Frankly, Kitty is tired. She needs to get away. So, in Kitty Takes a Holiday, Kitty does exactly that. She heads to a remote cabin in the Colorado back country and expects to write her memoirs. Her life so far. No radio show, no outside world. Just quiet and reflection. Trouble follows Kitty, however, and trouble begins with dead animals being left on her porch as some sort of sacrifice. A sick joke? Then, Cormac, the mysterious werewolf hunter and possibly friend of Kitty, shows up carrying her wounded lawyer, Ben. Trouble? To say the least.
Carrie Vaughn takes a big risk with Kitty Takes a Holiday because she removes one essential aspect of Kitty's character: the radio show. One incident of this and it isn't a big deal. More than this and Vaughn risks alienating some of her readers who want Kitty to remain the same. In Carrie Vaughn's sure hands, however, there is no danger.
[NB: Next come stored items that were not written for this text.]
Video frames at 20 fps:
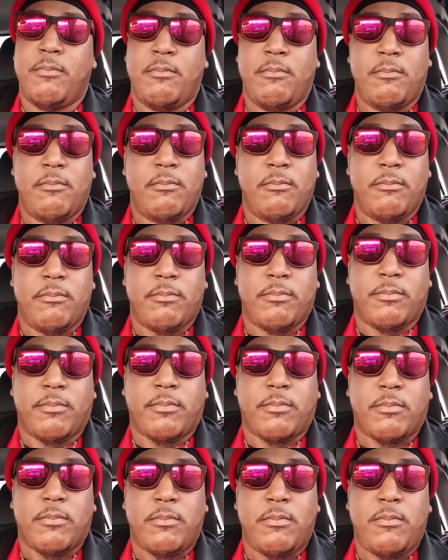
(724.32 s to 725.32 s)

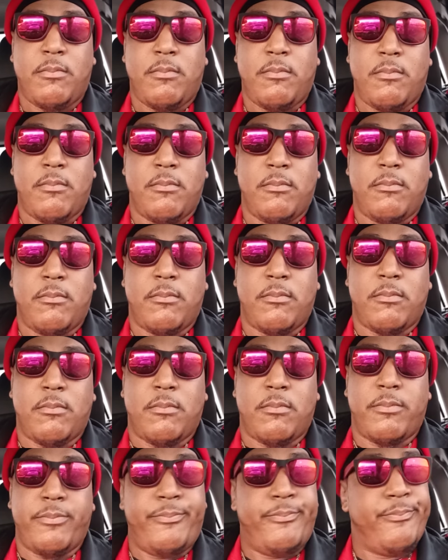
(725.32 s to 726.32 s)

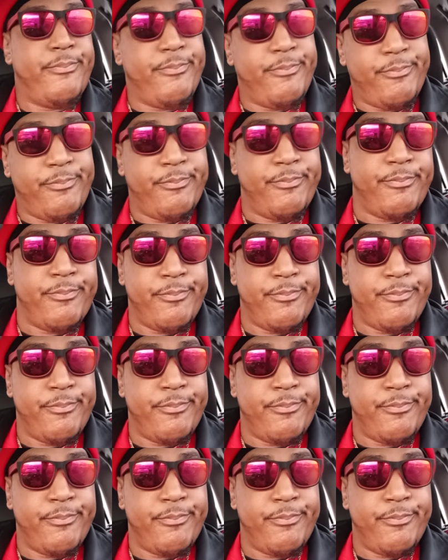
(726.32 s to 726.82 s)
(silence)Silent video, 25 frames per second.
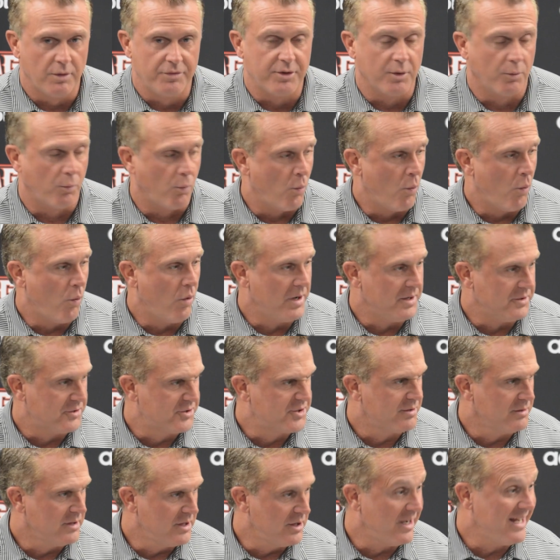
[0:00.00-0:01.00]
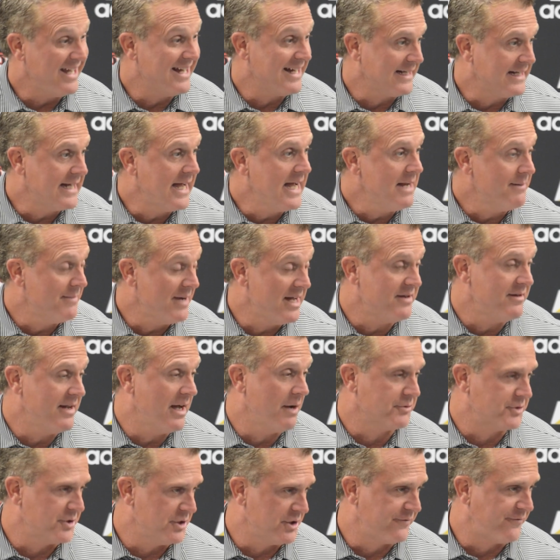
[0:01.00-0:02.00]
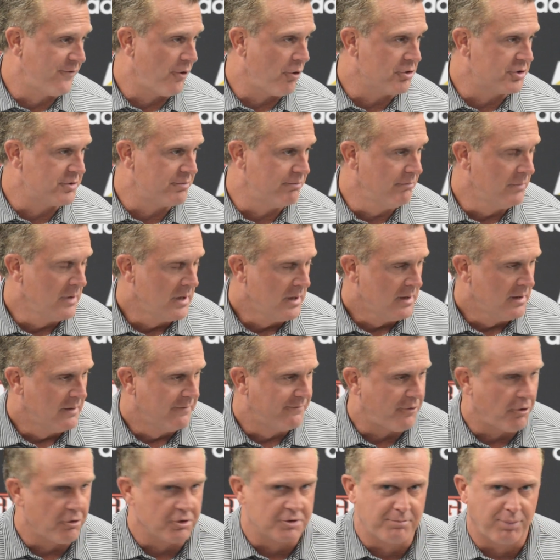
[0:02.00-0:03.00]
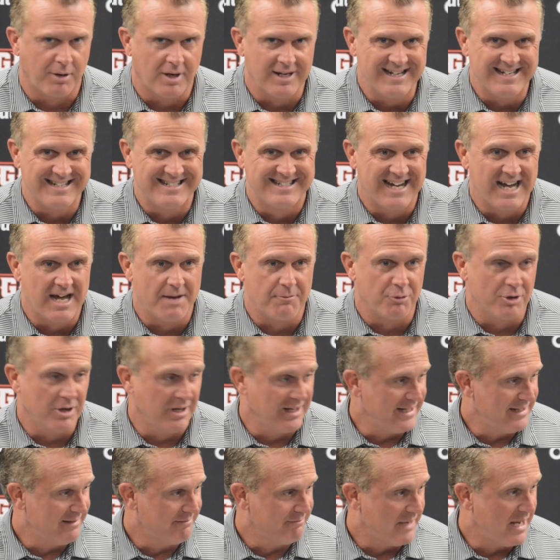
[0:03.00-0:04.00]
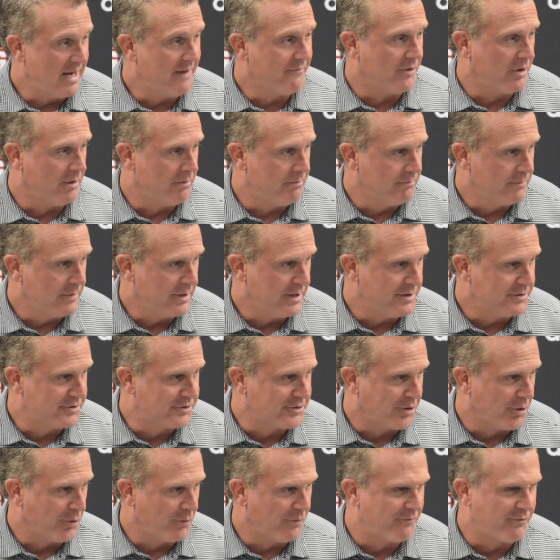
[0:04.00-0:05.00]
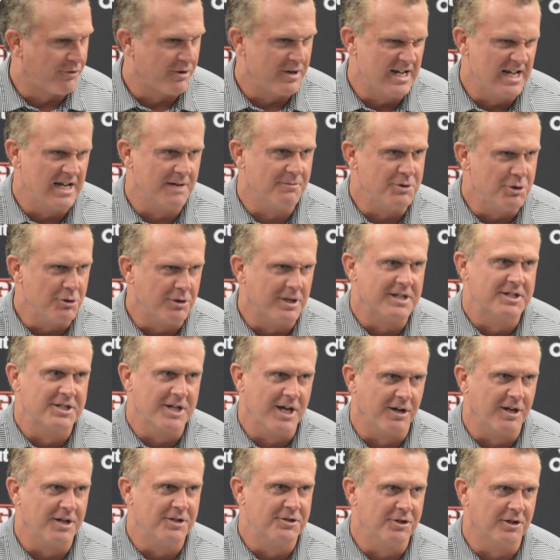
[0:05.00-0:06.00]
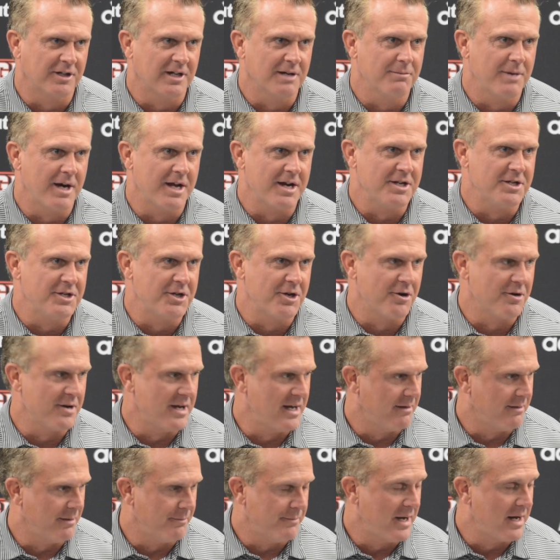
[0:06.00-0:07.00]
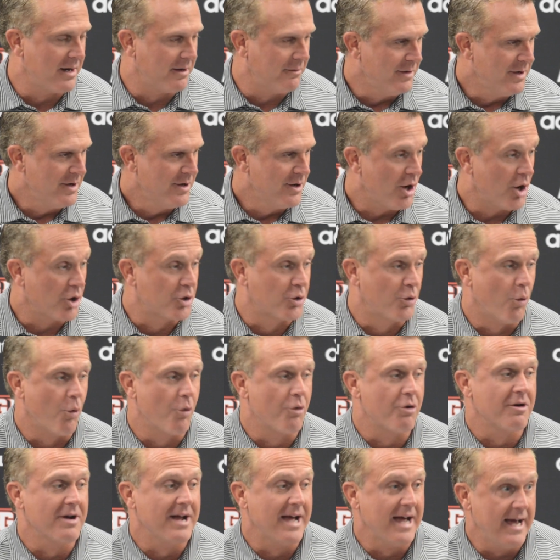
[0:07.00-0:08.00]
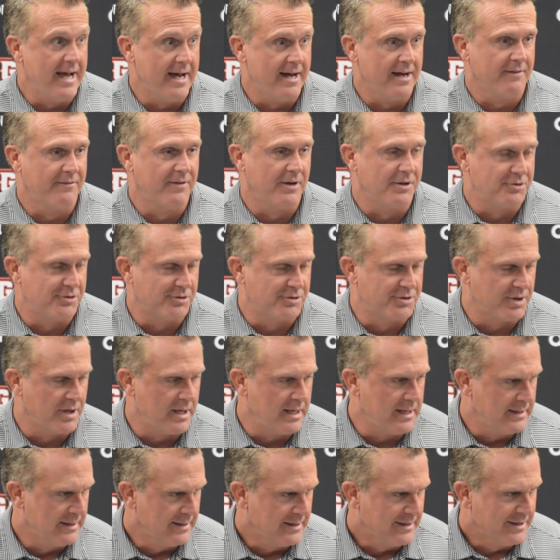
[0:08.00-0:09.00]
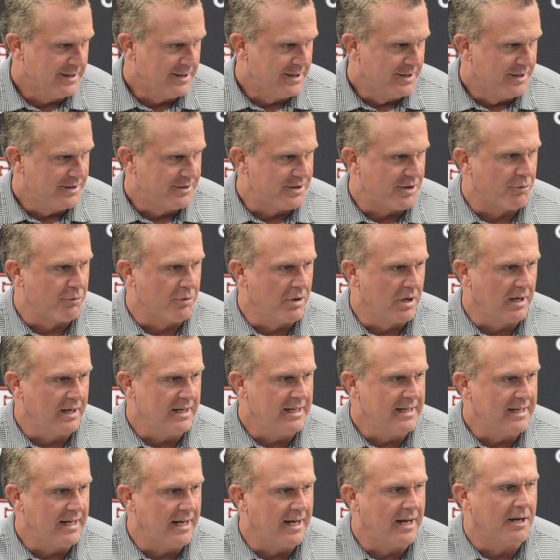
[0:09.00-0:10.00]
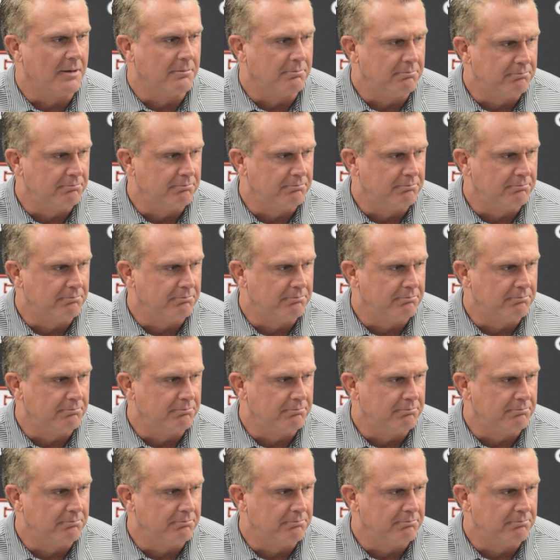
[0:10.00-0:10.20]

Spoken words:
ones in a game. That was his first playing time really ever. And so for him, you could tell it took about a year and about a quarter and a half, I should say, to really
Her Kitty Norville is such an interesting character and Vaughn gets across Kitty's doubts about herself and why she could feel such burnout.
What Carrie Vaughn succeeds so well with in this novel is introducing new, interesting, and credible threats, advancing what we know (or think we know) about Kitty, Ben, and Cormac, and move Kitty along in life so that Kitty will be in a place where Vaughn can do something very different in the next Kitty novel and still have it feel authentic. Carrie Vaughn succeeds.
Kitty Takes a Holiday is a fast paced, exciting novel where the protagonist happens to be a werewolf and the story happens to deal with werewolves, but even with this focus on the supernatural it feels like Carrie Vaughn is doing something fresh with this sub-genre and constantly doing something fresh with her characters. The Kitty novels are consistently compelling and as Vaughn introduces new situations where Kitty must grow as a character the Kitty novels continue to improve. Kitty Takes a Holiday is quite possibly the strongest of the three Kitty novels and shows Carrie Vaughn's growth as a novelist.
The most important thing about Carrie Vaughn's Kitty Norville novels is simply that they are fun to read. Kitty Takes a Holiday is a shining example of this and having read the first two books is helpful but by no means essential. The Kitty novels can likely be categorized in several different ways. I call them a pleasure.